Die Studie wurde unter der wissenschaftlichen Leitung der Innsbrucker Universitätsprofessorin Esther Happacher und der Universitätsprofessoren Walter Obwexer und Peter Bußjäger erstellt. Sie analysiert die rechtlichen Rahmenbedingungen der grenzüberschreitenden Zusammenarbeit in der Euregio und vergleicht die dafür erforderlichen Zuständigkeiten des Landes Tirol mit denen der Länder Südtirol und Trentino.
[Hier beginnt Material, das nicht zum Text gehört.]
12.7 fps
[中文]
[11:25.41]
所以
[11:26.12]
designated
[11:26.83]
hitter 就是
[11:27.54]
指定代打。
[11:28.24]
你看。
Damit bietet sie der Forschung, Verwaltung und breiteren Öffentlichkeit ein valides Instrument, um grenzüberwindende Projekte zu erleichtern, Verwaltungsprozesse transparenter zu machen und die territoriale Zusammenarbeit gezielt weiterzuentwickeln.
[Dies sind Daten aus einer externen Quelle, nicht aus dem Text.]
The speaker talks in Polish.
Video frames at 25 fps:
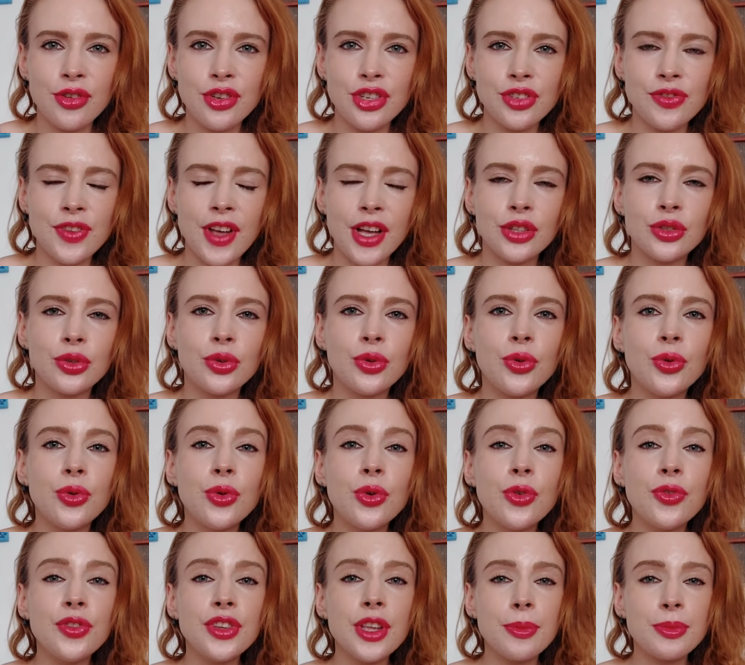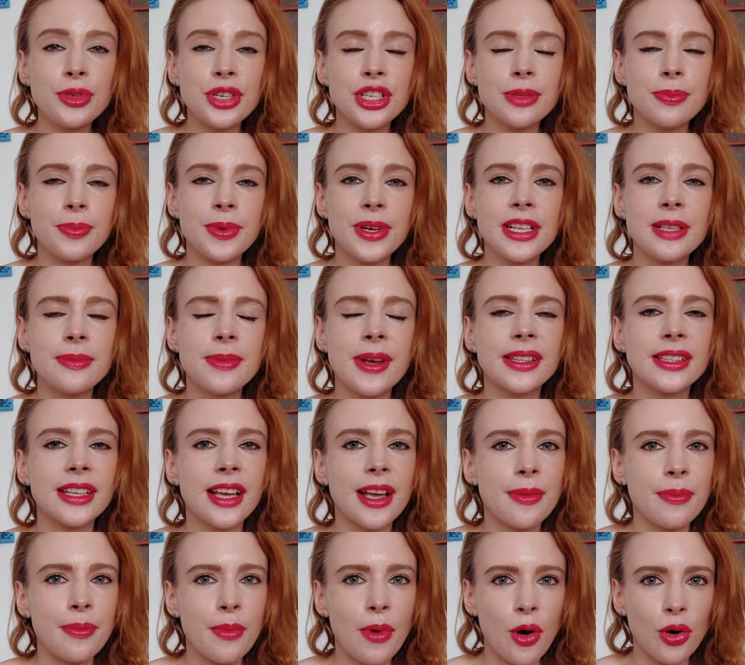świat głównie przez pryzmat
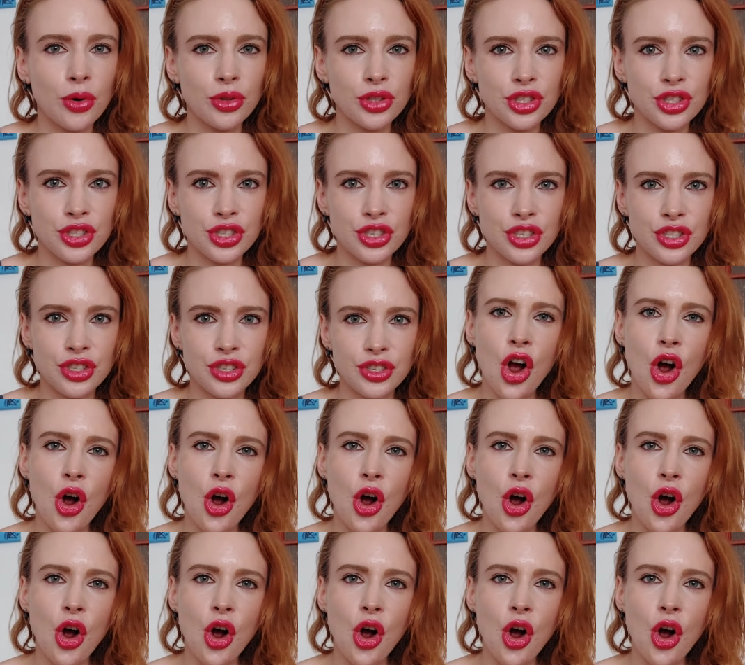emocji,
Die neue Ausgabe ergänzt die 2021 gemeinsam mit der Euregio Ohne Grenzen (Kärnten, Venetien und Friaul-Julisch Venetien) veröffentlichte Erstausgabe um neue Entwicklungen (wie zum Beispiel die Reform der Euregio im Jahr 2021 und die derzeit angestrebte Autonomie-Reform für die Länder Südtirol und Trentino), vertiefte Rechtsvergleiche und Empfehlungen zum Abbau von Grenzhindernissen. Sie wurde im Rahmen des von der EU finanzierten Interreg VI‑A Italien–Österreich Projekts „Fit for Cooperation – Cross Border Obstacles“ (Fit4Co CBO) erstellt.